IF YOU’RE a Tagalog movie fan, you could have seen Dyesebel in many of the mermaid’s versions on screen. If you were born in the ’50s you might have watched the first screen version of the Mars Ravelo komiks character on the big screen titled Dyesebel (1953) that starred a young and nubile Edna Luna and Jaime de la Rosa as Fredo. It had a sequel in 1964 called Anak ni Dysebel with, again, Luna and De la Rosa reprising their roles.
In 1973, Dyesebel returned then played by Vilma Santos, five years later Alma Moreno wore the fish tail to swim as Dyesebel as well in a movie by Anthony Taylor based on Ravelo’s komiks series (it has nothing to do with the original story). In 1990, FilAm beauty Alice Dixson took on the fins with Richard Gomez in Mel Chionglo’s take of the Ravelo character. We also saw here two of today’s busiest stars who were just kids then—Judy Ann Santos and Carmina Villaroel—who played Dyesebel when the character was younger.
Director Emmanuel Borlaza did a remake of Dyesebel again in 1996 (he directed the Vilma Santos version) again following the original storyline and characters written by Ravelo. His second version starred Charlene Gonzalez, then fresh from her Miss Universe stint, with a young handsome leading man, the reluctant star Matthew Mendoza.
A dozen years after, Dyesebel resurrects on TV with Marian Rivera playing, by now, the legendary mermaid, with Dingdong Dantes as Fredo. Their off-screen relationship had by then been cemented.
From Kapuso, Dyesebel now swims with the Kapamilya etched on her fins. And why not? ABS-CBN has acquired the rights of the characters created by the late komiks illustrator and novelist Mars Ravelo “for long-time development,” according to Dreamscape Entertainment Television head Deo Endrinal during a press con last Thursday. The package includes Dyesebel and he said the team had exhausted the possibilities of developing first for TV the various characters in the package and it all redounded to Dyesebel.
After months of pencil pushing, Dreamscape decided to go on with Dyesebel and started casting for the TV series.
Anne Curtis was the unanimous choice to play the mermaid, especially after her name had always popped in at the various research the team conducted in its search for the actress to play the role.
Curtis was unaware. She was out of the country when the team decided to assign the role to her. She only knew upon return from her trip. “I was overwhelmed with happiness,” she said when she was presented to the press for the first time. Again, at the press conference last Thursday, she repeated what she said before adding, “I feel so blessed.”

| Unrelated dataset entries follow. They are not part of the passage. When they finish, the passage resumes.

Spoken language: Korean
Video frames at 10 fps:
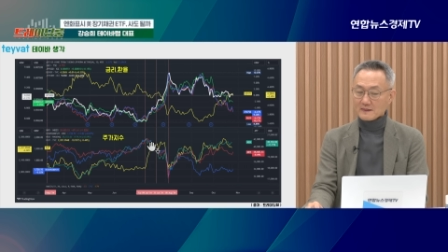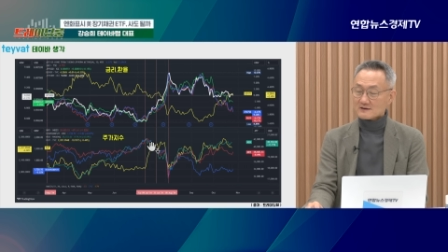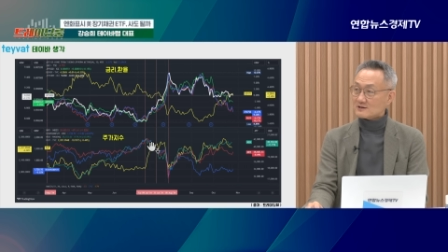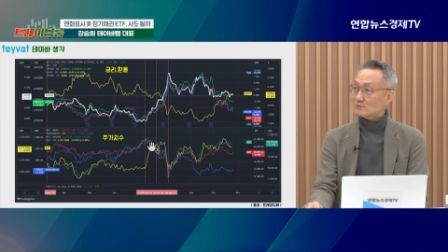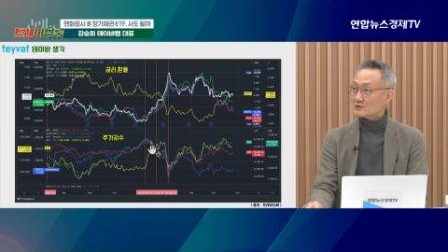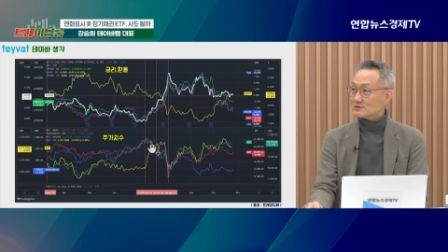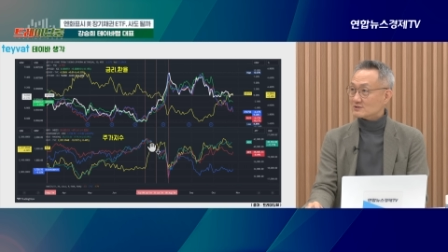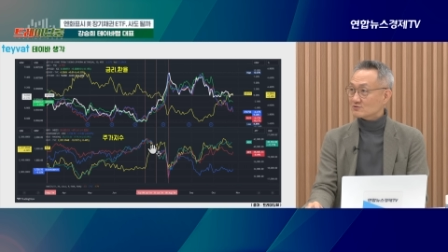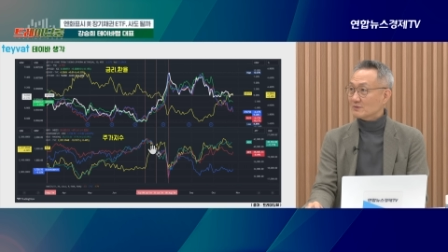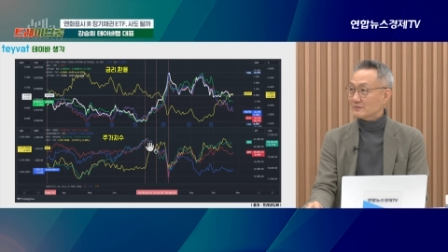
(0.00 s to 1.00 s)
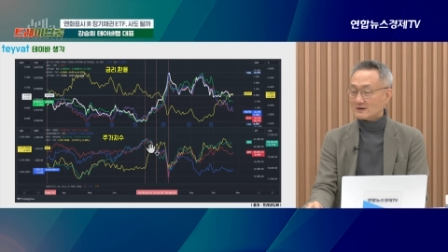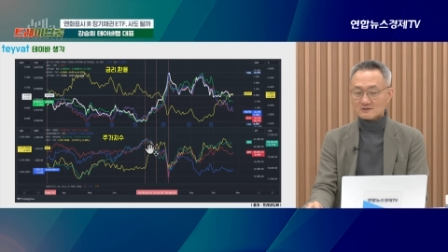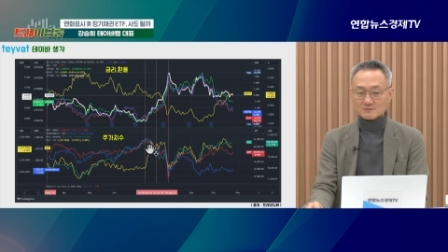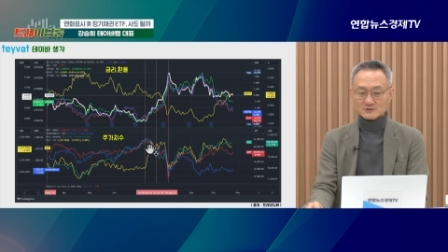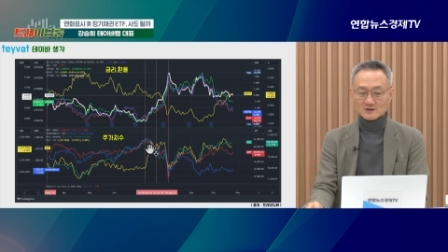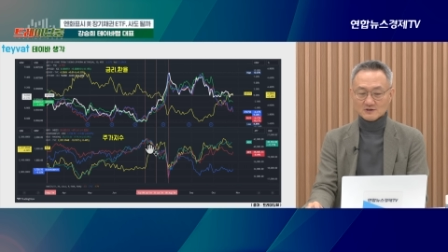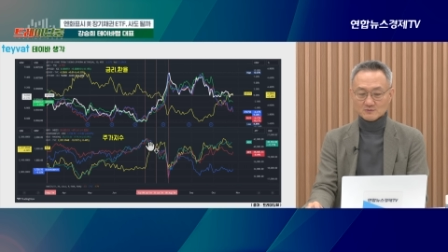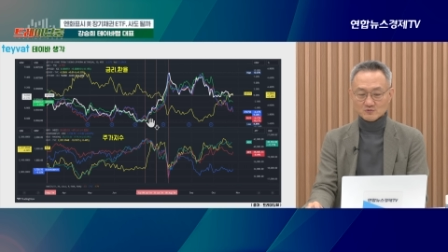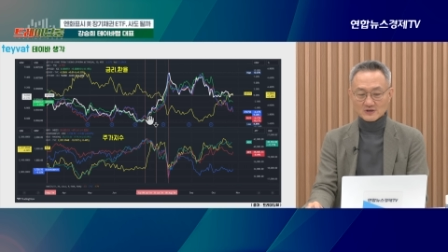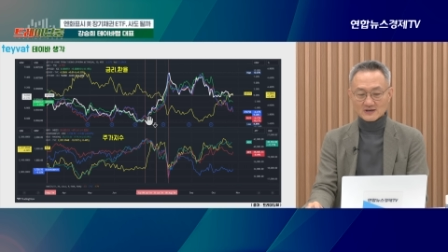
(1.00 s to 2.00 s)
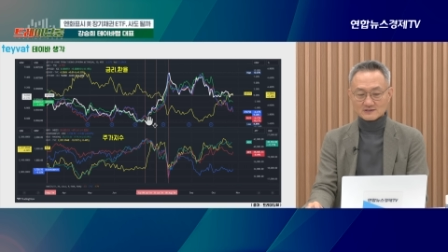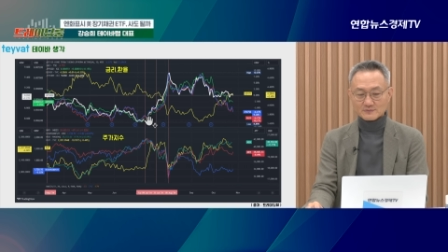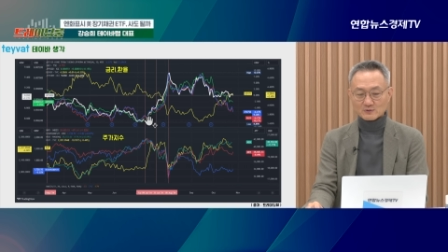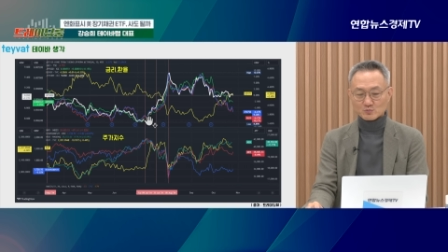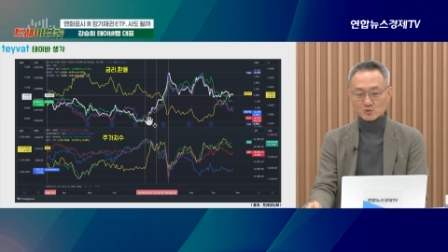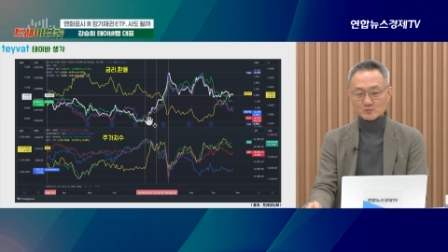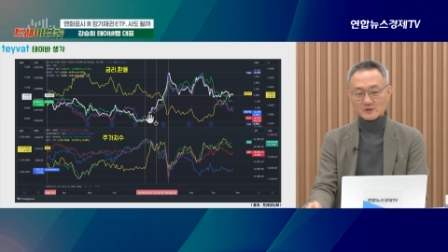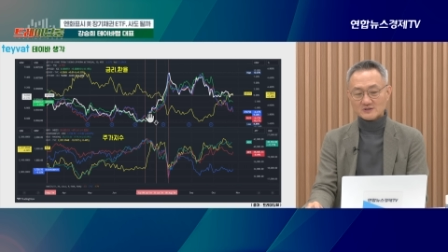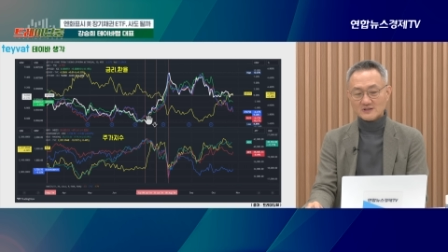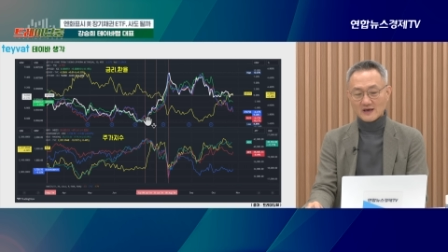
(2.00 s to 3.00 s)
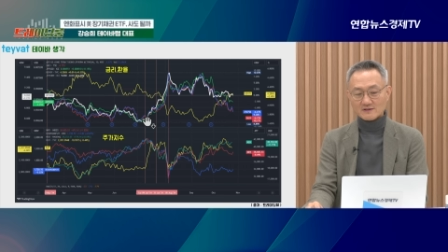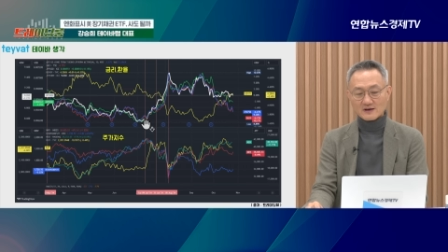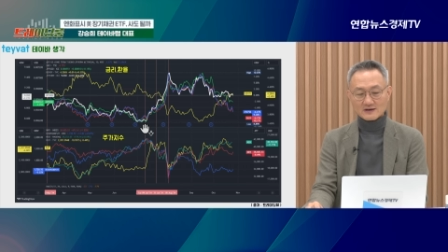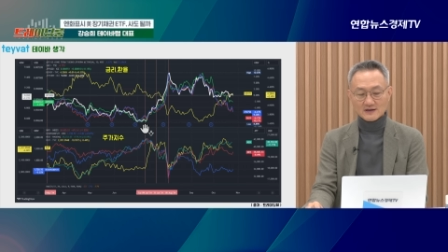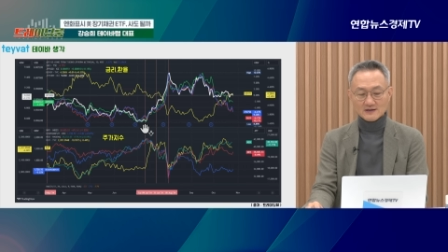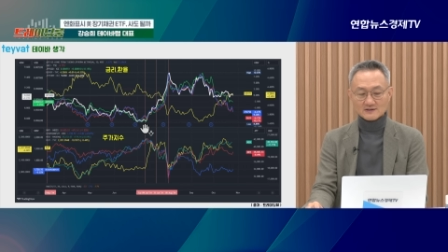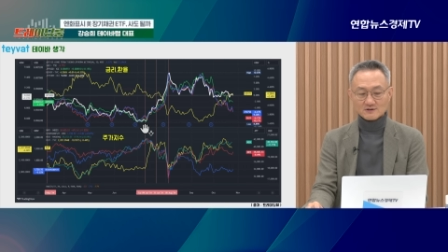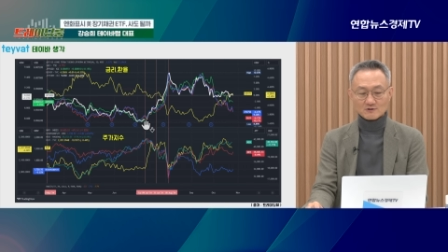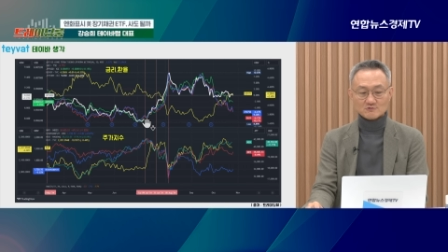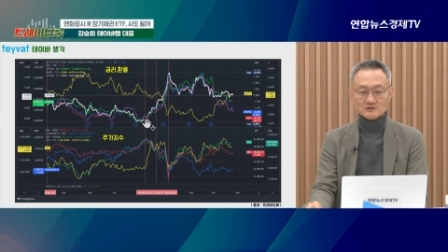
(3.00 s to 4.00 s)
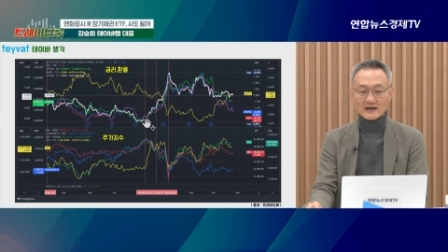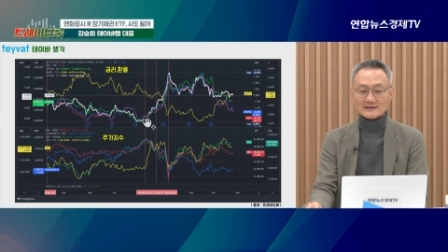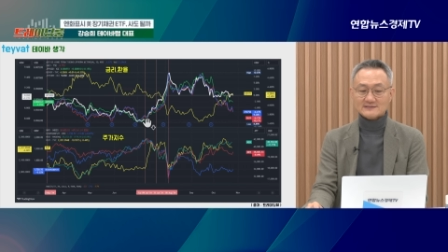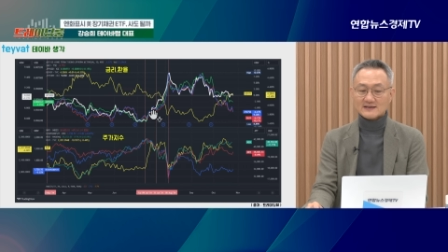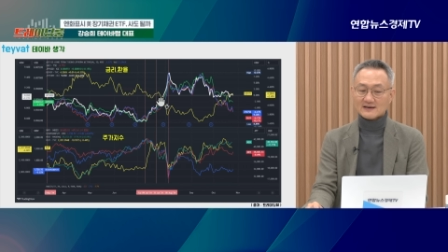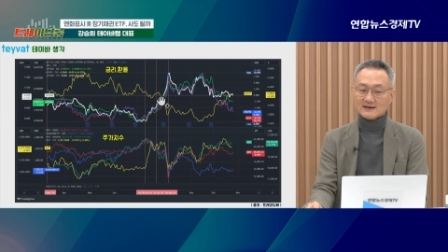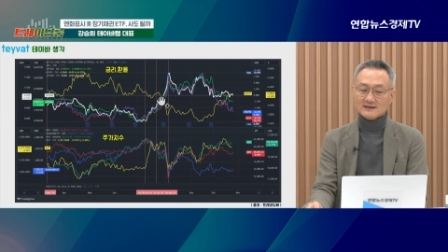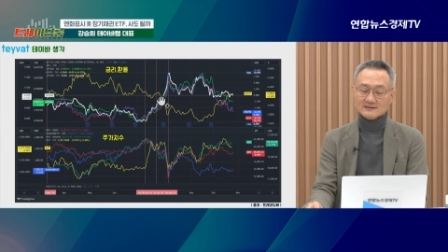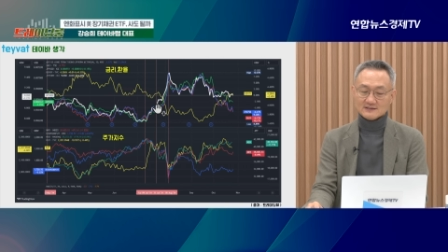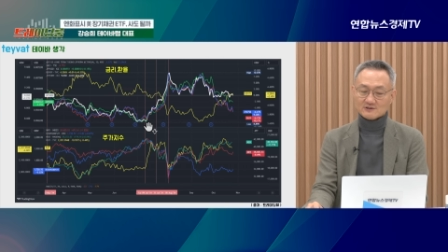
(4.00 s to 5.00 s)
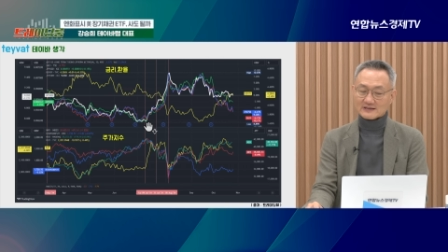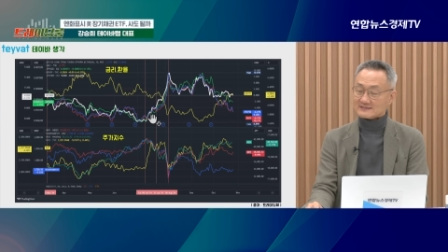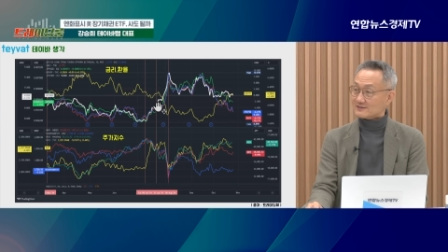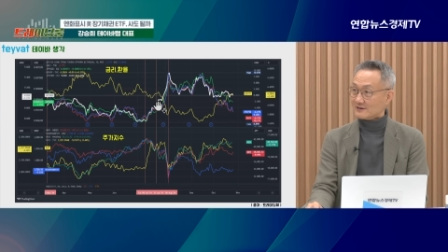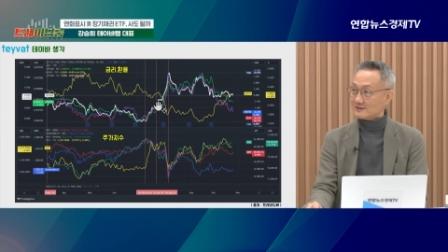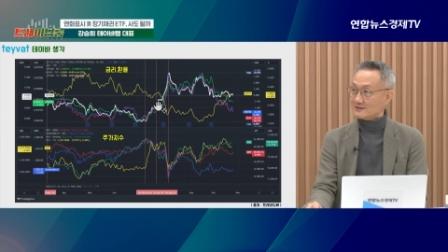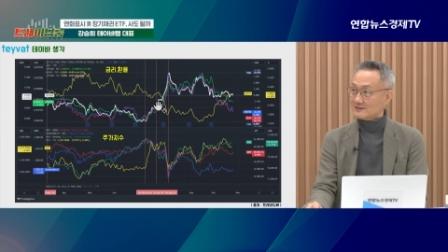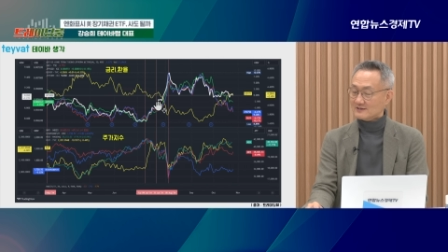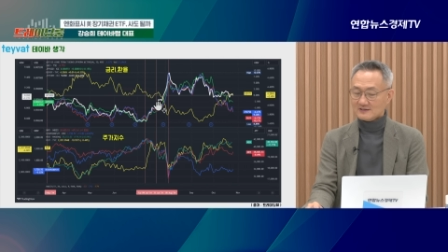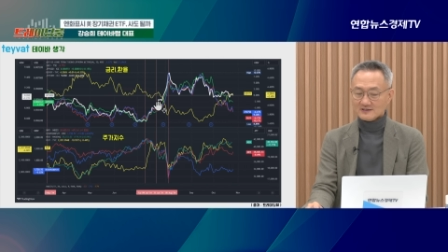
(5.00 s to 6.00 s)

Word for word: 그러면서 이제 순환매라 그러면서 위에 가서 보면은 엔화가 결국 강세가 일어났어요. 음.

Beginning tonight the story of Dyesebel unfolds again on the small screen, and in a week or so, fans of Curtis will see her swimming like a real mermaid on screen with co-stars Sam Milby as the merman Liro, and AiAi delas Alas as Banak, the mermaid who raises Dyesebel as her real daughter.

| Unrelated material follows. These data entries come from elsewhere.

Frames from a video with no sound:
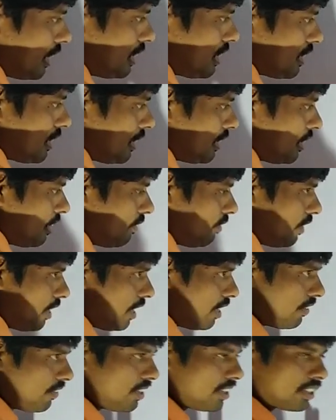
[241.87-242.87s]
సెకండ్ స్టేజ్ ఆఫ్
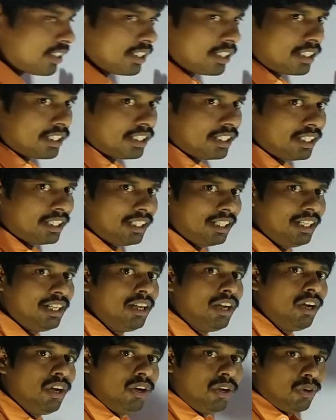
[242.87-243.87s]
లార్వా స్టేజ్ అనేది
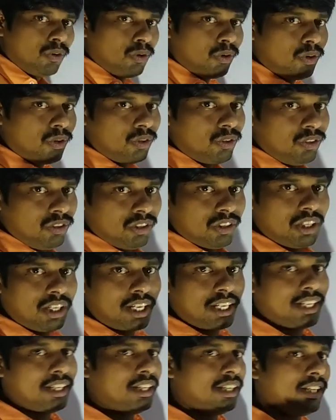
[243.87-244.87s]
నోరు
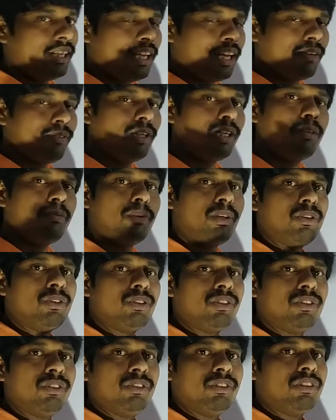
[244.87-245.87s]
అంటే నార్మల్గా
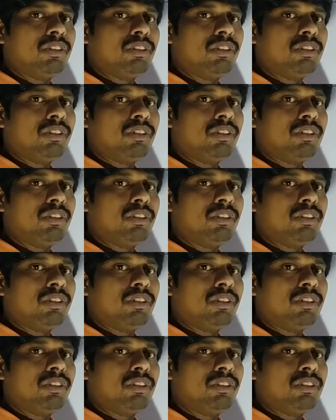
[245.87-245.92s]
మౌత్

Curtis and her character will also mingle with the actors playing humans like Gerald Anderson as Fredo whom she falls in love with, Dawn Zulueta playing Dyesebel’s human mother.

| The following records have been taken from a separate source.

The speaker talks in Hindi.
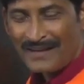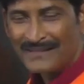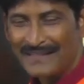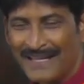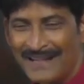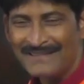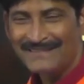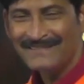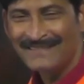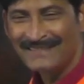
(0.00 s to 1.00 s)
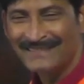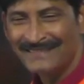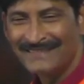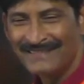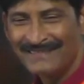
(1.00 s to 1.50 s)
ठीक है
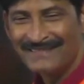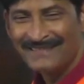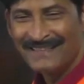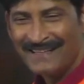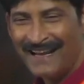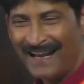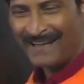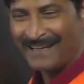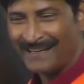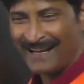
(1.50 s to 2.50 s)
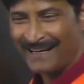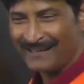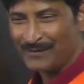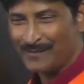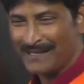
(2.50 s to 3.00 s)
नालायकी करेगा
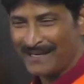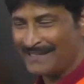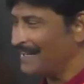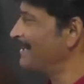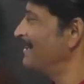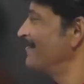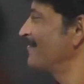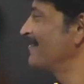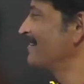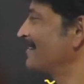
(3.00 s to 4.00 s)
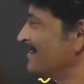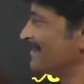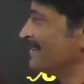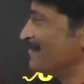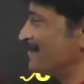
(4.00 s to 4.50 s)
तो बदला जाएगा
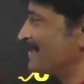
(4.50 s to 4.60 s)
मेरा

Milby’s character is not in the original Ravelo komiks series which had “siokoys” (human like fish characters that didn’t have fins but feet instead). The FilmAm handsome hunk said, “It is challenging for me because I wear the tail and fins suit. Though I know how to swim, being in the suit poses great challenge and being in the water for a long period of time.”
Anderson, another mestizo who plays the earthbound object of Dyesebel’s affection, said he accepted the role because, “I was thrilled with the idea of working with Anne (Curtis). While I remain grounded (literally), my character will have a lot of interaction with the water-bound characters as well.”
Gabby Concepcion also makes an appearance in the series as a naval officer who sees the mermaids while cruising. His character, he said, is crucial in catalyzing how humans look at sea creatures, specifically mermaids.
Dyesebel stars tonight right after TV Patrol. It is on the screen earlier than its rival on GMA 7, also the water-bound Kambal Sirena, which is a variant of the Dyesebel series.
The questions fans want to know now, which mermaid can swim faster, or stay longer in the water. Will it be Dyesebel who has swam for six decades or Alona who is a new discovery? The ratings will tell us, soon.